Несколько мгновений я не могла поверить своим ушам. Наконец, когда до меня дошел смысл сказанного, я подумала, что он издевается или меня испытывает. Мне предстояло занять должность помощника референта. Я уже знала, что в иерархии государственной службы это самая низкая должность. Мои должностные обязанности заключались в оформлении документов, их подшивке, индексировании и другой канцелярской работе. Со временем и при условии безупречной службы я могла стать референтом. Мне удалось удержаться от того, чтобы выказать обуревавшие меня чувства. Я (или Тони) совершила ужасную ошибку. Или, напротив, таково наказание, которое Тони для меня предназначил. Меня принимали на подсобную работу в канцелярии. Я не стану разведчиком, не будет никакой работы на передовой. Притворившись, что мне льстит предложение, я осторожно осведомилась у Джоанны, и та подтвердила мои подозрения: действительно, у мужчин и женщин – разные карьерные возможности, и только мужчины становятся референтами. Ну конечно, сказала я, конечно, мне это было известно, я ведь строила из себя умную молодую женщину, эдакую всезнайку. Гордость не позволяла мне показать им, как тяжко я ошиблась и как расстроена. Будто со стороны я услышала, что с радостью принимаю предложение. Замечательно! Спасибо! Мне назначили день, когда я смогу приступить к работе. Только этого и жду! Мы встали, и господин Тапп пожал мне руку, а потом степенно удалился. Джоанна проводила меня вниз до выхода и объяснила, что предложение со стороны конторы должно пройти обычные процедуры проверки. Если я приму предложение, то буду работать в здании на Керзон-стрит. Я обязана подписать соглашение о соблюдении закона о государственной тайне. Разумеется, продолжала говорить я, замечательно. Спасибо.
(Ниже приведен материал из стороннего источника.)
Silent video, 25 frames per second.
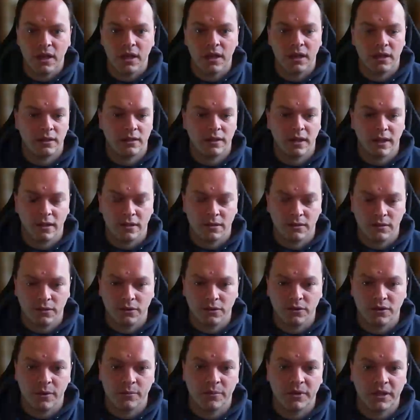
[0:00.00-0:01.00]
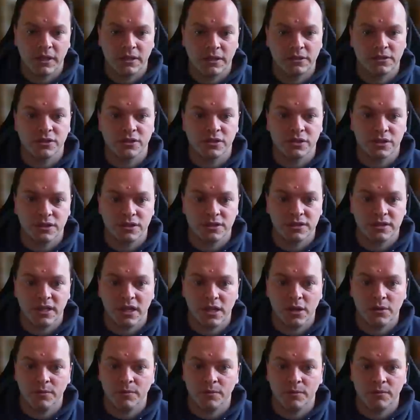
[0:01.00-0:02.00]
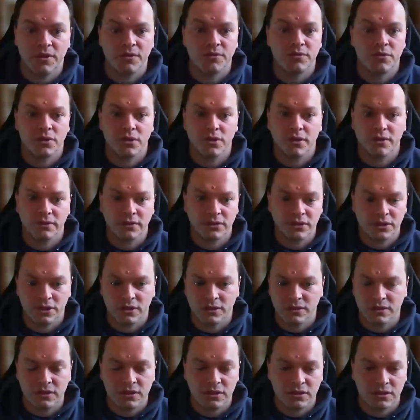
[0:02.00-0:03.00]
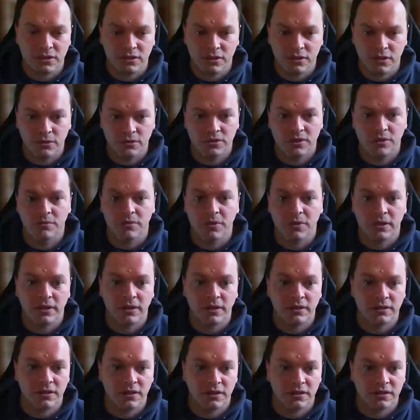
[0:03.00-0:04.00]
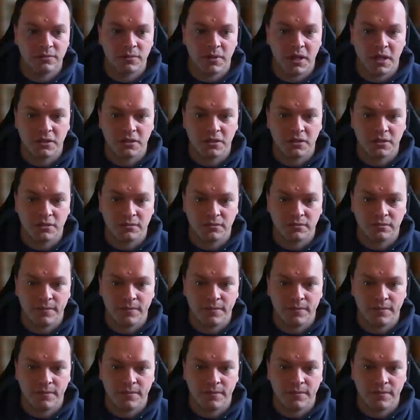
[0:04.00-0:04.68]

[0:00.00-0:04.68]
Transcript: and that your application shuts down before you have a chance to use something like Task Manager.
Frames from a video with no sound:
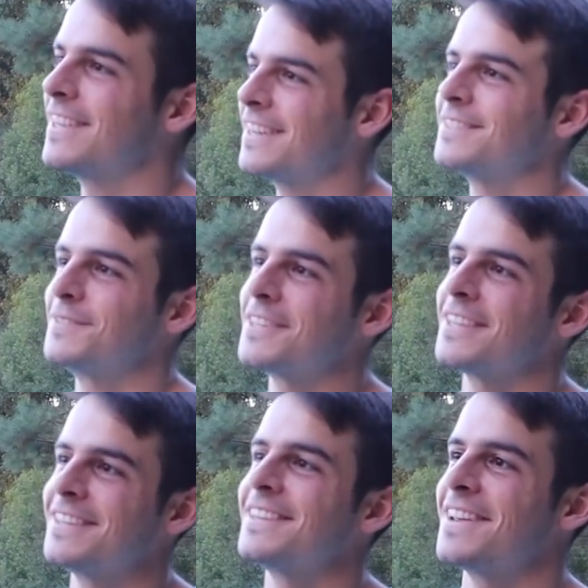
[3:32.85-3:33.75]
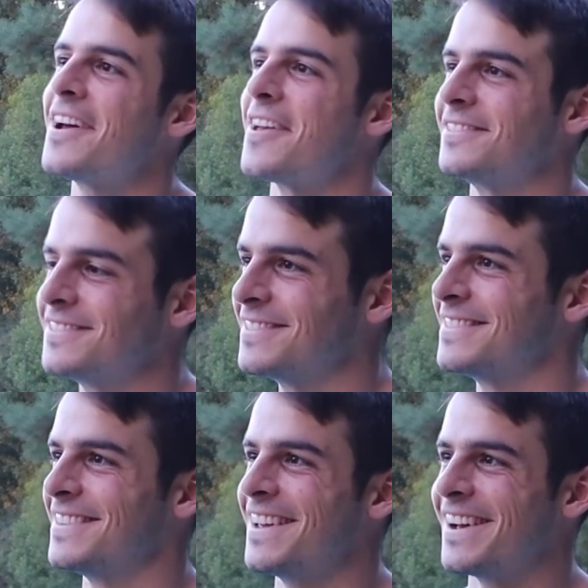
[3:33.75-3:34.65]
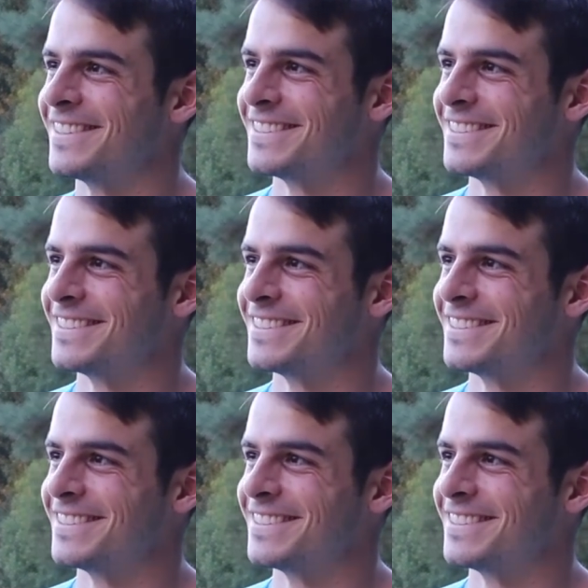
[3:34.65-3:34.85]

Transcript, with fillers: Yeah. Cool. Yeah. Appreciate it, dude. Thank yeah.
Здание я покидала в крайне мрачном настроении. Еще до того, как попрощаться с Джоанной, я решила не принимать их предложение. Оно было оскорбительным. Работать на секретарской должности за две трети принятого для подобных должностей жалованья! Официанткой, учитывая чаевые, я бы зарабатывала вдвое больше. Пусть оставят работу себе. Я напишу им записку. По крайней мере, это было решено. Вконец расстроенная, я не знала, что делать дальше. Деньги, отложенные на оплату кембриджской комнатки, скоро закончатся. Мне не оставалось ничего, кроме как вернуться в родительский дом, снова стать дочерью, ребенком. Снова столкнуться с безразличием епископа и организаторским рвением матери. Хуже того, на меня вновь накатило чувство утраты. Весь последний час я будто играла роль Тони и теперь перебирала в уме воспоминания о нашем летнем романе. Я впервые до конца осознала всю меру своего горя. Это было словно вы вели долгий разговор, а собеседник вдруг повернулся и ушел, оставив вас в состоянии совершенной опустошенности. Я скучала по Тони, и тосковала, и знала, что никогда его больше не увижу.

Подавленная, я медленно шла по Грейт-Мальборо-стрит. Предложение о работе и роман с Тони были точно две стороны монеты, воплощение моего летнего воспитания чувств. Все рассыпалось меньше чем за два дня. Он вернулся к своей жене и кафедре, а у меня ничего больше не было – ни любви, ни работы, только холод одиночества. Горе мое отягчалось воспоминаниями о том, как он на меня взъярился. Так несправедливо! Я бросила взгляд на противоположную сторону улицы и, по неприятному совпадению, поняла, что приближаюсь к псевдотюдоровскому фасаду универмага «Либертис», где Тони некогда купил мне блузку.